[Stored items]
☆ ☆ ☆ ☆ ☆ ☆ ☆
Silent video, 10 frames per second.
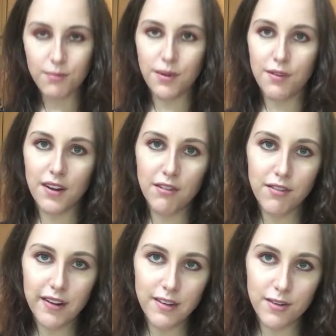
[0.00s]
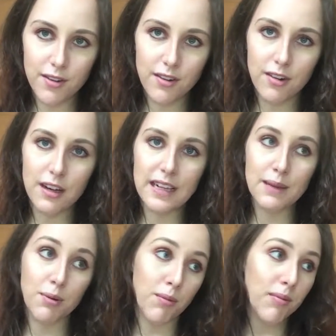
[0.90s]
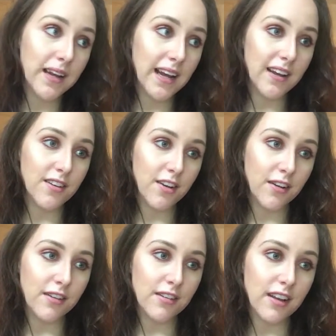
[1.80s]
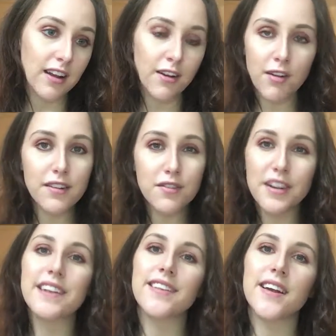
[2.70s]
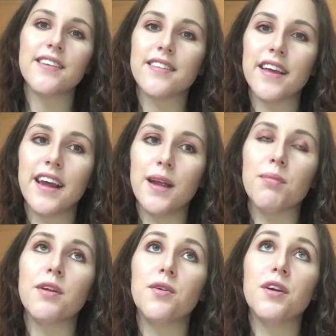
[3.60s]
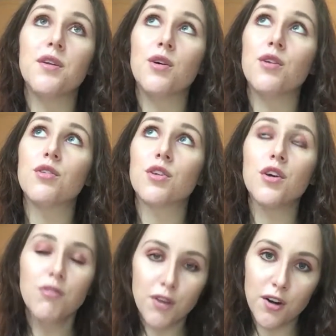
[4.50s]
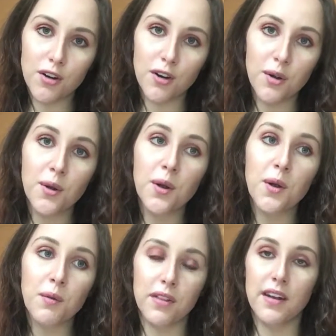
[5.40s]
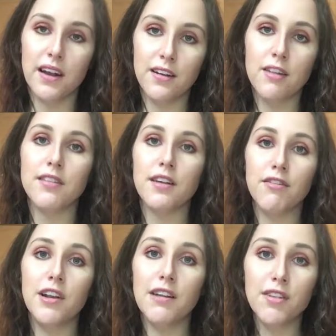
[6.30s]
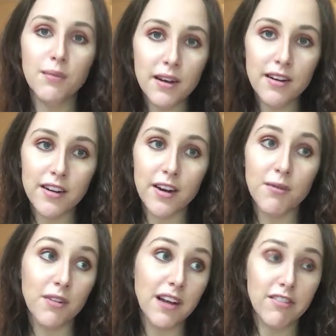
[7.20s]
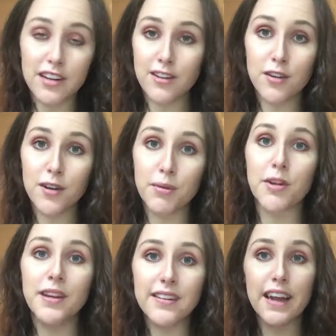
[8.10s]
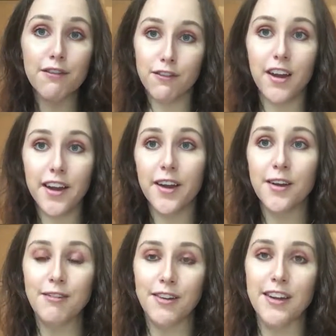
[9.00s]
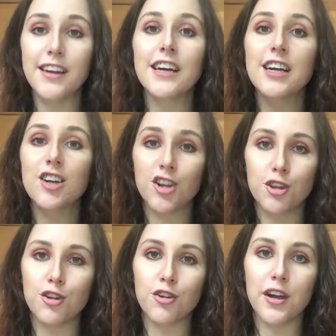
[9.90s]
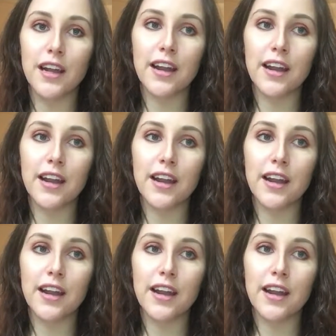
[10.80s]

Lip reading: My favourite restaurant is probably Nando's, and I know that's really sad to say, but you cannot go wrong with a Nando's. And if you live in America, I'm really sorry, but you need to get a flight over just to try it.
☆ ☆ ☆ ☆ ☆ ☆ ☆
◆ Problem: Copy every entry exactly, leaving out the pictures.

◆ Response for this exercise:
Silent video, 10 frames per second.
[0.00s]
[0.90s]
[1.80s]
[2.70s]
[3.60s]
[4.50s]
[5.40s]
[6.30s]
[7.20s]
[8.10s]
[9.00s]
[9.90s]
[10.80s]

Lip reading: My favourite restaurant is probably Nando's, and I know that's really sad to say, but you cannot go wrong with a Nando's. And if you live in America, I'm really sorry, but you need to get a flight over just to try it.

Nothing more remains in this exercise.